[[ DATA TO USE open ]]

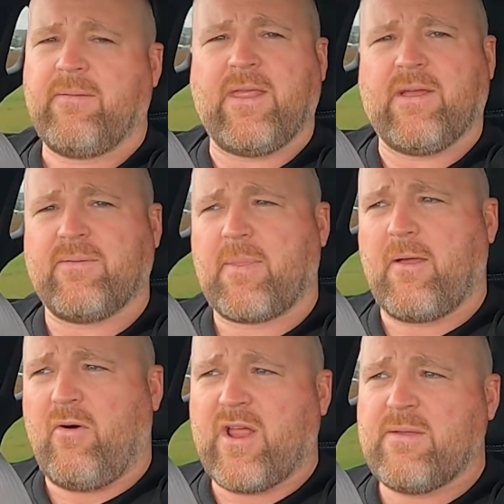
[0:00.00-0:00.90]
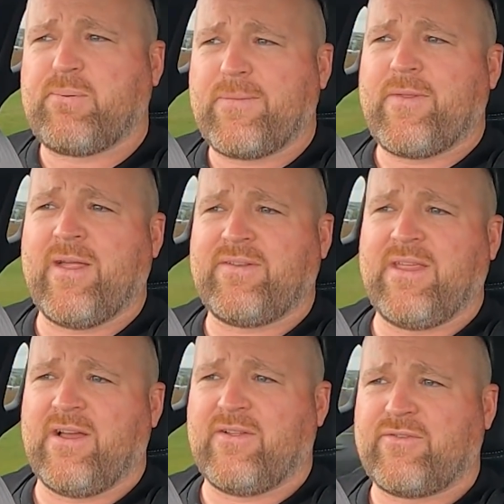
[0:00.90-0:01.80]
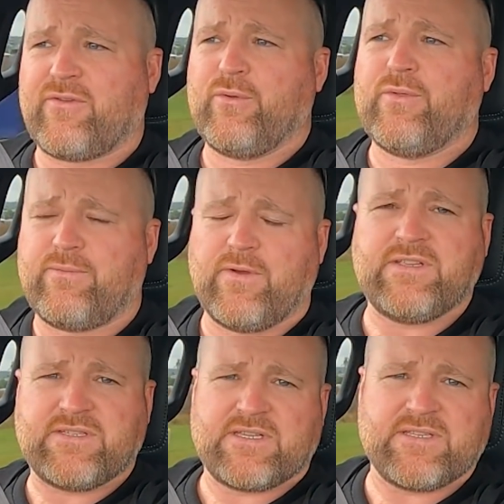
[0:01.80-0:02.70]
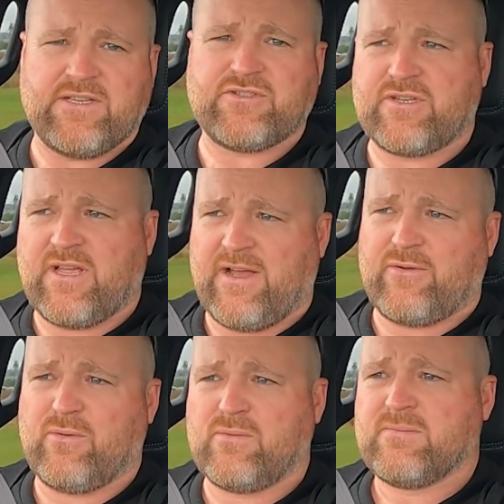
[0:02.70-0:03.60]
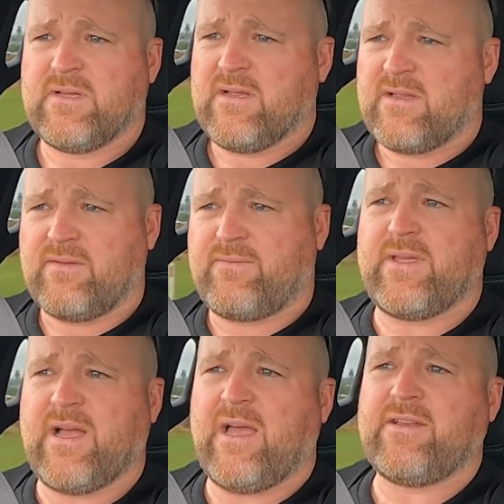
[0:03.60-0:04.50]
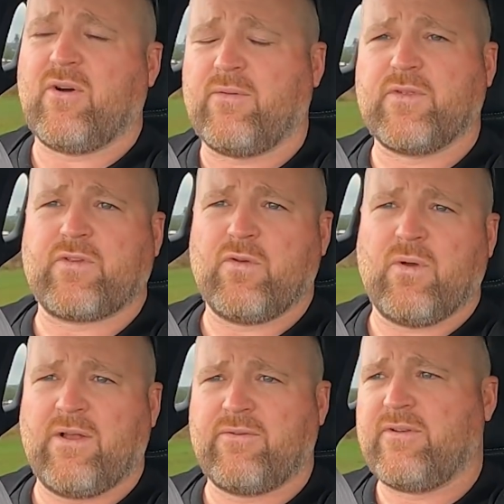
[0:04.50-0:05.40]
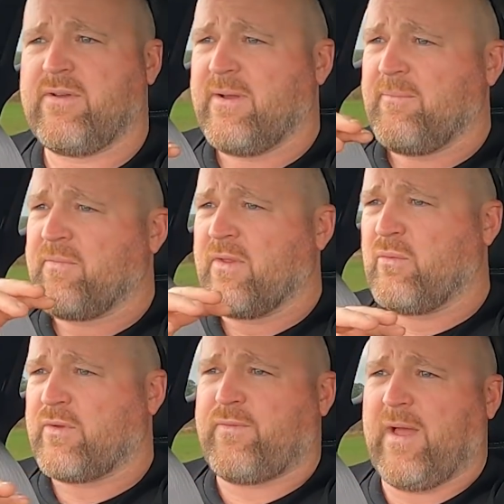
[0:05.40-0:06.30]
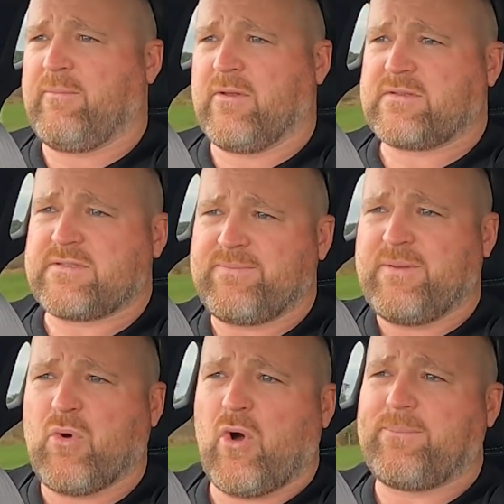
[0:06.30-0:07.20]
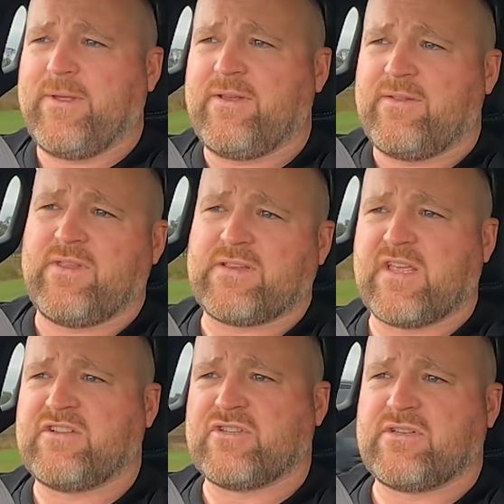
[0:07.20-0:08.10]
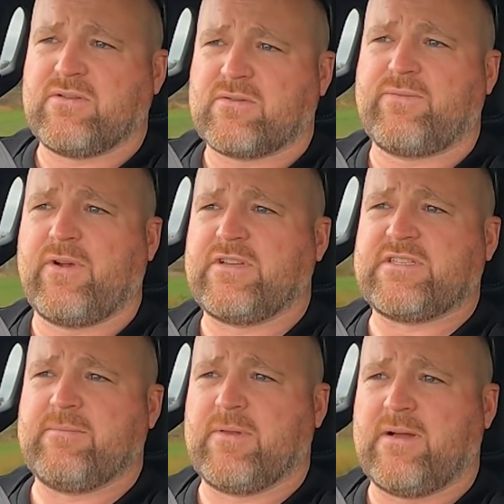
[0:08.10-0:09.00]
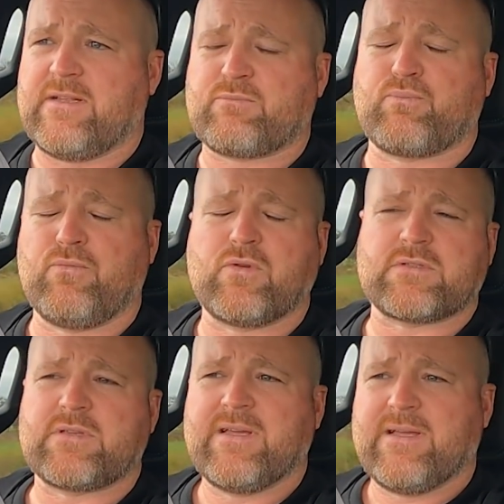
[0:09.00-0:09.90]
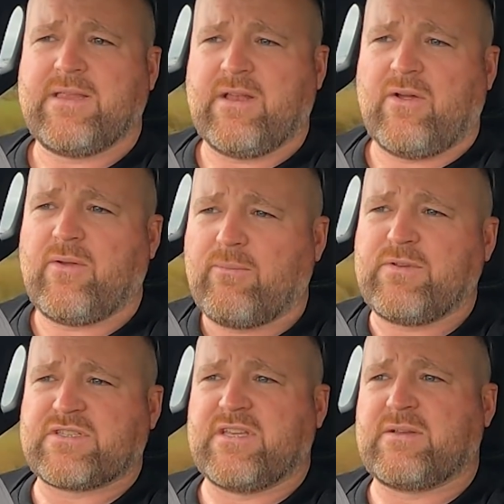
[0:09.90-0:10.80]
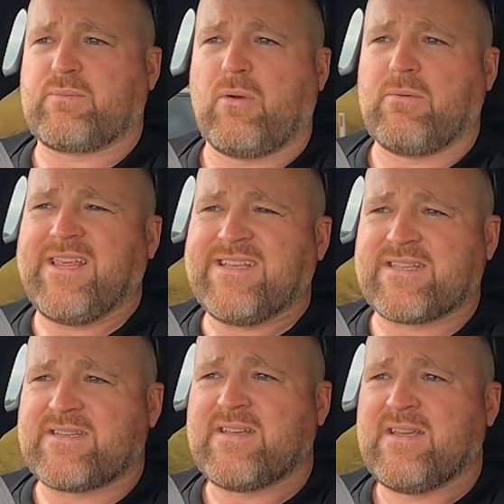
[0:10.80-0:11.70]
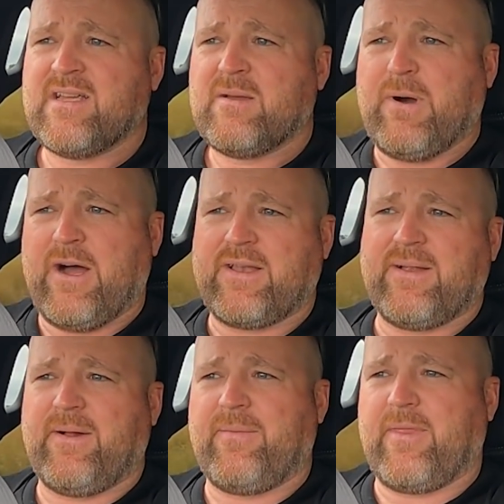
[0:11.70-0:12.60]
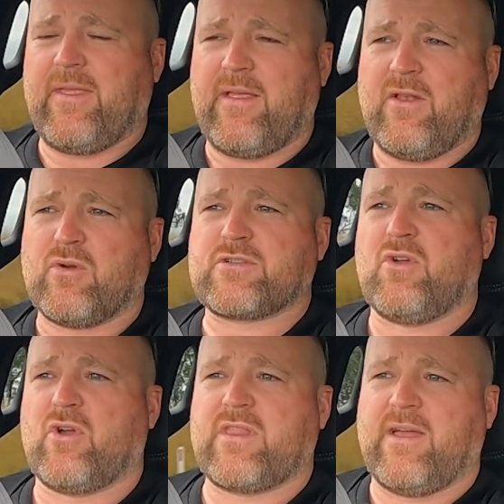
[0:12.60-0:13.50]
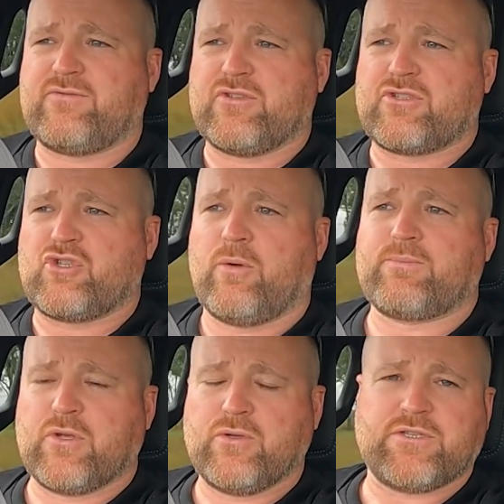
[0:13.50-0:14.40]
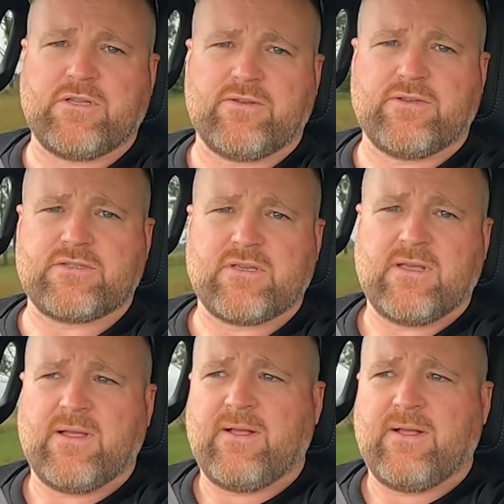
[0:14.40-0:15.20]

Now, I don't put that down to the V6 engine at all. The V8 of the 200 was fabulous. In my opinion, this engine looks very similar. It looks, you know, obviously it probably isn't, but it looks like they've just chopped 2 cylinders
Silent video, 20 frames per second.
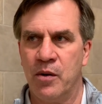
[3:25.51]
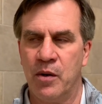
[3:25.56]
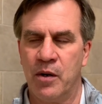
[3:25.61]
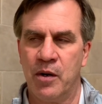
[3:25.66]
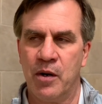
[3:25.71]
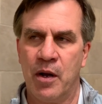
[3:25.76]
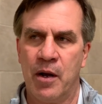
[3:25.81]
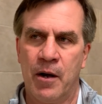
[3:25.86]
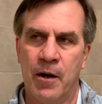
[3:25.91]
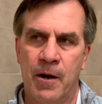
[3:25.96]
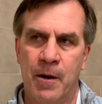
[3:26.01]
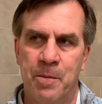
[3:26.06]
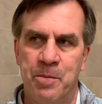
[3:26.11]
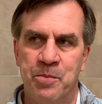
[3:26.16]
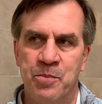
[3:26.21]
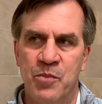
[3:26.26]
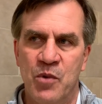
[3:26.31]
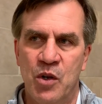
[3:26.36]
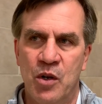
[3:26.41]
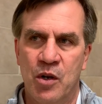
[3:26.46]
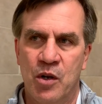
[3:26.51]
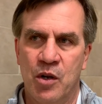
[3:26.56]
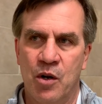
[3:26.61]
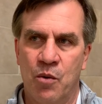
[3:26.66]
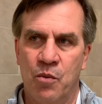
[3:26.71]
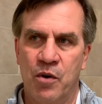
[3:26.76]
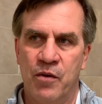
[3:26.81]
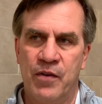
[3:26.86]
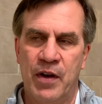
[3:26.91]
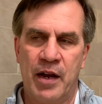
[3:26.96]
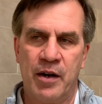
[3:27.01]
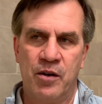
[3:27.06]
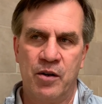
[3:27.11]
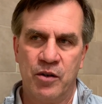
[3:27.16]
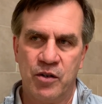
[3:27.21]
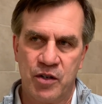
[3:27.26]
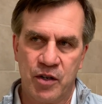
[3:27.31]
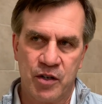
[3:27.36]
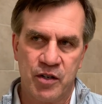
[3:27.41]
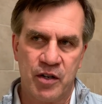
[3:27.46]
And, you know, we've had
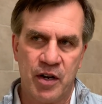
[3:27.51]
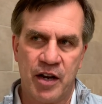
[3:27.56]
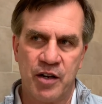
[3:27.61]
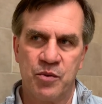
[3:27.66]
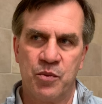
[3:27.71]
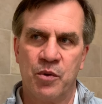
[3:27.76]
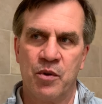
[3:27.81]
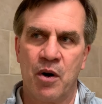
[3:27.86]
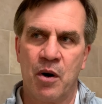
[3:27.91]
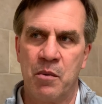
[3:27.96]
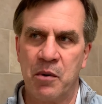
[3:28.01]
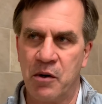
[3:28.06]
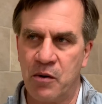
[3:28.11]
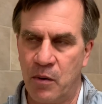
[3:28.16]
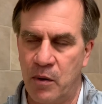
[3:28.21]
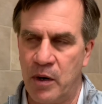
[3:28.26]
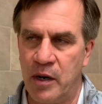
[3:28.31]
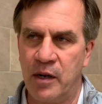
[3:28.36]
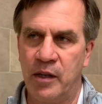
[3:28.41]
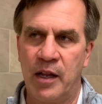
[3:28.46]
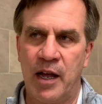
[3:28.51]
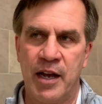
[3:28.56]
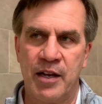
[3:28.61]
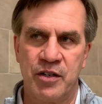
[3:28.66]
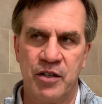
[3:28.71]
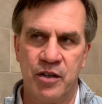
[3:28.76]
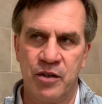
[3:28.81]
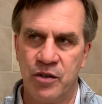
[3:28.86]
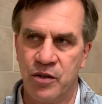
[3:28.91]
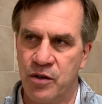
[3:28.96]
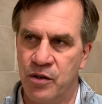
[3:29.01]
good success with our recruiting classes,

[[ DATA TO USE closed ]]

## WORK INSTRUCTION
What's needed is every line above, retyped exactly and free of pictures.

## TASK ANSWER
[0:00.00-0:00.90]
[0:00.90-0:01.80]
[0:01.80-0:02.70]
[0:02.70-0:03.60]
[0:03.60-0:04.50]
[0:04.50-0:05.40]
[0:05.40-0:06.30]
[0:06.30-0:07.20]
[0:07.20-0:08.10]
[0:08.10-0:09.00]
[0:09.00-0:09.90]
[0:09.90-0:10.80]
[0:10.80-0:11.70]
[0:11.70-0:12.60]
[0:12.60-0:13.50]
[0:13.50-0:14.40]
[0:14.40-0:15.20]

Now, I don't put that down to the V6 engine at all. The V8 of the 200 was fabulous. In my opinion, this engine looks very similar. It looks, you know, obviously it probably isn't, but it looks like they've just chopped 2 cylinders
Silent video, 20 frames per second.
[3:25.51]
[3:25.56]
[3:25.61]
[3:25.66]
[3:25.71]
[3:25.76]
[3:25.81]
[3:25.86]
[3:25.91]
[3:25.96]
[3:26.01]
[3:26.06]
[3:26.11]
[3:26.16]
[3:26.21]
[3:26.26]
[3:26.31]
[3:26.36]
[3:26.41]
[3:26.46]
[3:26.51]
[3:26.56]
[3:26.61]
[3:26.66]
[3:26.71]
[3:26.76]
[3:26.81]
[3:26.86]
[3:26.91]
[3:26.96]
[3:27.01]
[3:27.06]
[3:27.11]
[3:27.16]
[3:27.21]
[3:27.26]
[3:27.31]
[3:27.36]
[3:27.41]
[3:27.46]
And, you know, we've had
[3:27.51]
[3:27.56]
[3:27.61]
[3:27.66]
[3:27.71]
[3:27.76]
[3:27.81]
[3:27.86]
[3:27.91]
[3:27.96]
[3:28.01]
[3:28.06]
[3:28.11]
[3:28.16]
[3:28.21]
[3:28.26]
[3:28.31]
[3:28.36]
[3:28.41]
[3:28.46]
[3:28.51]
[3:28.56]
[3:28.61]
[3:28.66]
[3:28.71]
[3:28.76]
[3:28.81]
[3:28.86]
[3:28.91]
[3:28.96]
[3:29.01]
good success with our recruiting classes,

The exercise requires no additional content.